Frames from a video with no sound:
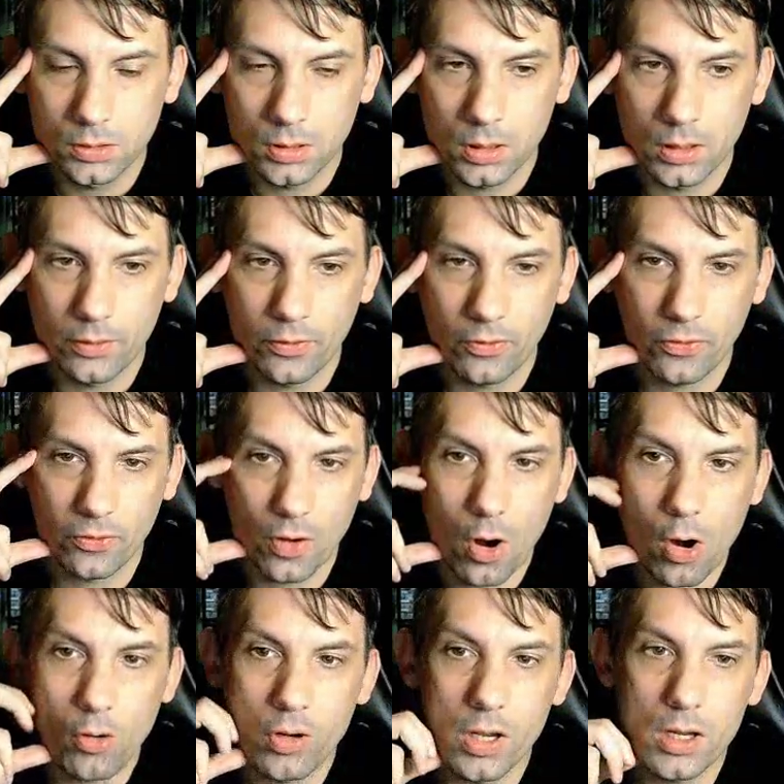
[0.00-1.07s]

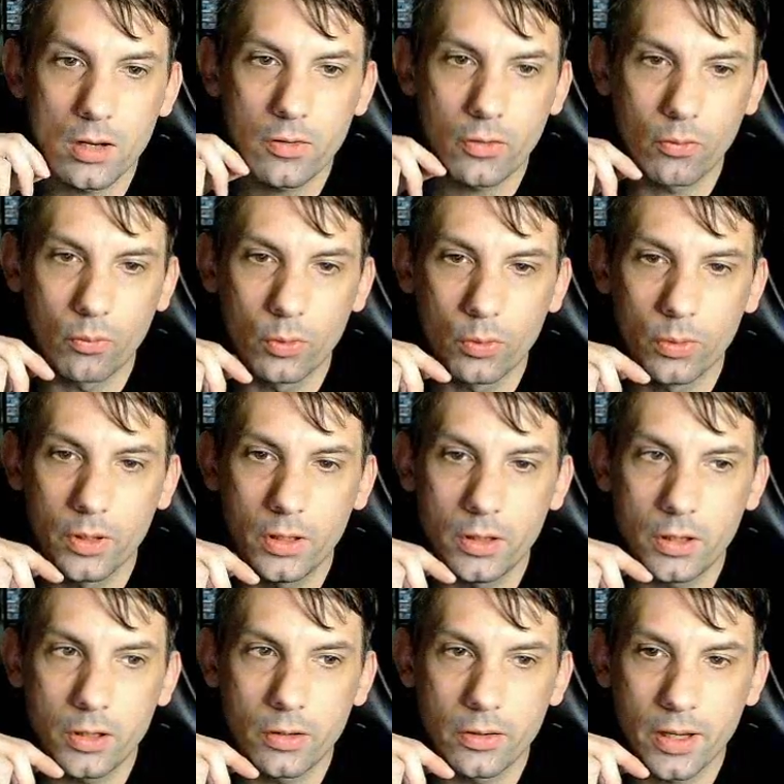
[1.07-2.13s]
Sorry to ruin
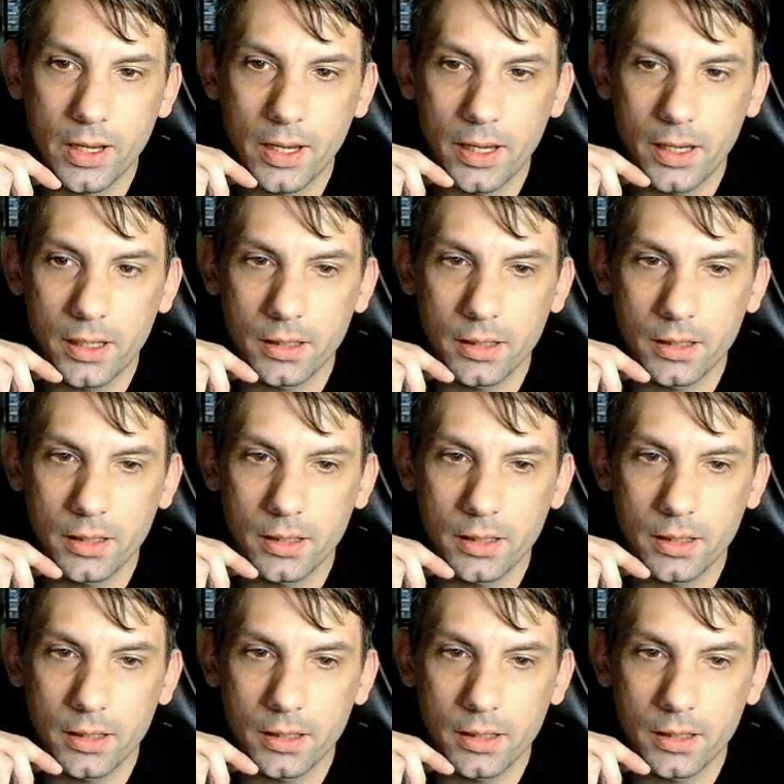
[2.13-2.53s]
your day.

========================================================================

# Your assignment
Copy the listing exactly, omitting pictures.

# Completed exercise
Frames from a video with no sound:
[0.00-1.07s]

[1.07-2.13s]
Sorry to ruin
[2.13-2.53s]
your day.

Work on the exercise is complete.